I have a GKE private cluster in autopilot mode running gke1.23, described below. I am trying to install an application from a vendor's helm chart, following their instructions, I use a script like this:
#! /bin/bash
helm repo add safesoftware https://safesoftware.github.io/helm-charts/
helm repo update
tag="2021.2"
version="safesoftware/fmeserver-$tag"
helm upgrade --install \
fmeserver \
$version \
--set fmeserver.image.tag=$tag \
--set deployment.hostname="REDACTED" \
--set deployment.useHostnameIngress=true \
--set deployment.tlsSecretName="my-ssl-cert" \
--namespace ingress-nginx --create-namespace \
#--set resources.core.requests.cpu="500m" \
#--set resources.queue.requests.cpu="500m" \
However, I get errors from the GKE Warden!

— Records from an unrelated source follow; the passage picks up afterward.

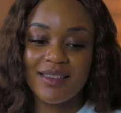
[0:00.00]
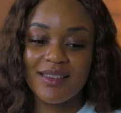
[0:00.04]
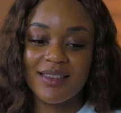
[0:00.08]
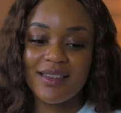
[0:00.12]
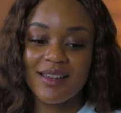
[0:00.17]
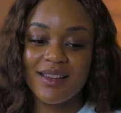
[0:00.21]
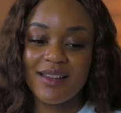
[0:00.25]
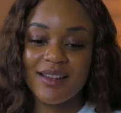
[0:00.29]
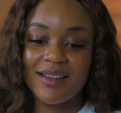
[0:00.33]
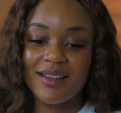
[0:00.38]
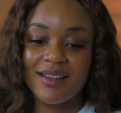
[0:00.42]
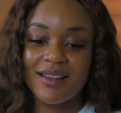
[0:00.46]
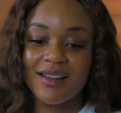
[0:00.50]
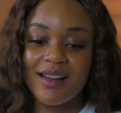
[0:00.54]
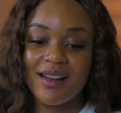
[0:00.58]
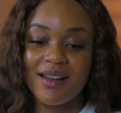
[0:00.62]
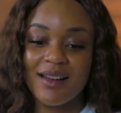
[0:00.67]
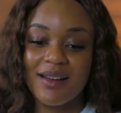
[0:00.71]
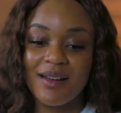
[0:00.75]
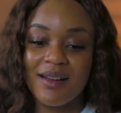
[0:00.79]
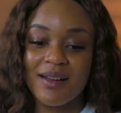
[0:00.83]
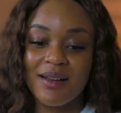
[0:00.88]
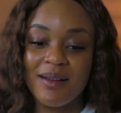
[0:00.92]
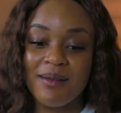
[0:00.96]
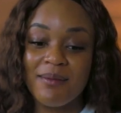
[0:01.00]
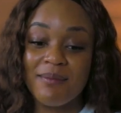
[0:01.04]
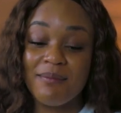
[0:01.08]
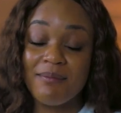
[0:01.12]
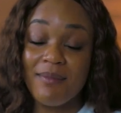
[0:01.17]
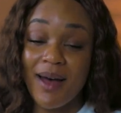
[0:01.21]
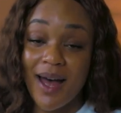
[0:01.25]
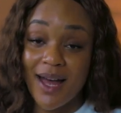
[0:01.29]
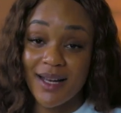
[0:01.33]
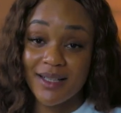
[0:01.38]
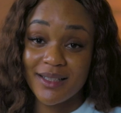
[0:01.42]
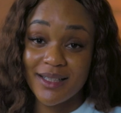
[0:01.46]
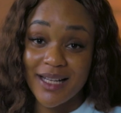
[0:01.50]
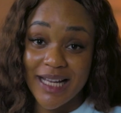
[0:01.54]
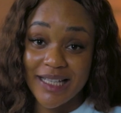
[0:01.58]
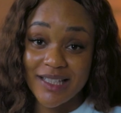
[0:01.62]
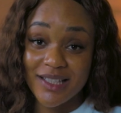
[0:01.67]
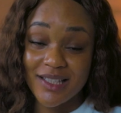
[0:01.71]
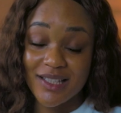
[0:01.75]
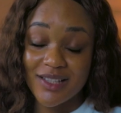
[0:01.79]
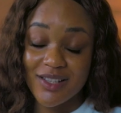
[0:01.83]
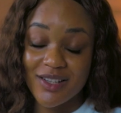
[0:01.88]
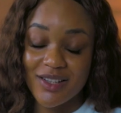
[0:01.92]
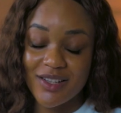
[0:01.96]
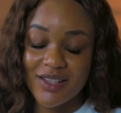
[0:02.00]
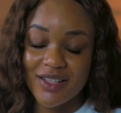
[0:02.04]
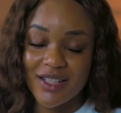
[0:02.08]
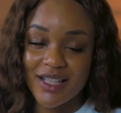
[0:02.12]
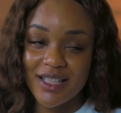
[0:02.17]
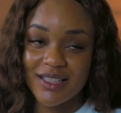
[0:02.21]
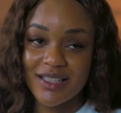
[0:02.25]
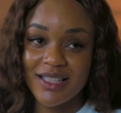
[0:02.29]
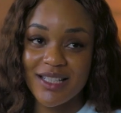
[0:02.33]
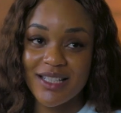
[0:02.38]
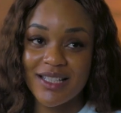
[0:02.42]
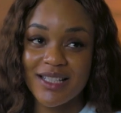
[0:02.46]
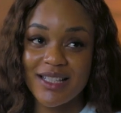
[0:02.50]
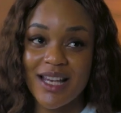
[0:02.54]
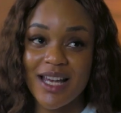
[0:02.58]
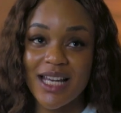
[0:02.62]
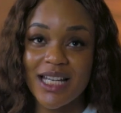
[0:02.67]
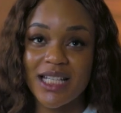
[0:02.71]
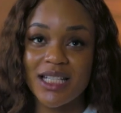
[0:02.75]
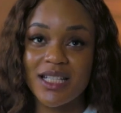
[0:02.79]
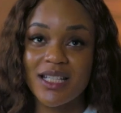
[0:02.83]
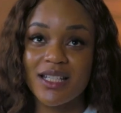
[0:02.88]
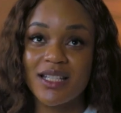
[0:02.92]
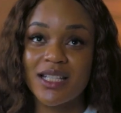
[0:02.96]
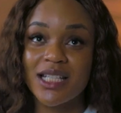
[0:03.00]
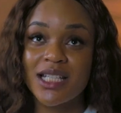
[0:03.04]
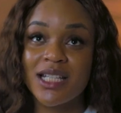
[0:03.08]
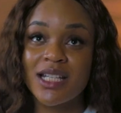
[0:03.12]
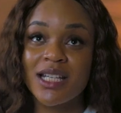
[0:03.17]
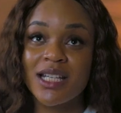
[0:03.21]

the man answered and he said,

Hang tight while we grab the latest from your chart repositories...
...Successfully got an update from the "ingress-nginx" chart repository
...Successfully got an update from the "safesoftware" chart repository
Update Complete. ⎈Happy Helming!⎈
W1201 10:25:08.117532 29886 warnings.go:70] Autopilot increased resource requests for Deployment ingress-nginx/engine-standard-group to meet requirements. See http://g.co/gke/autopilot-resources.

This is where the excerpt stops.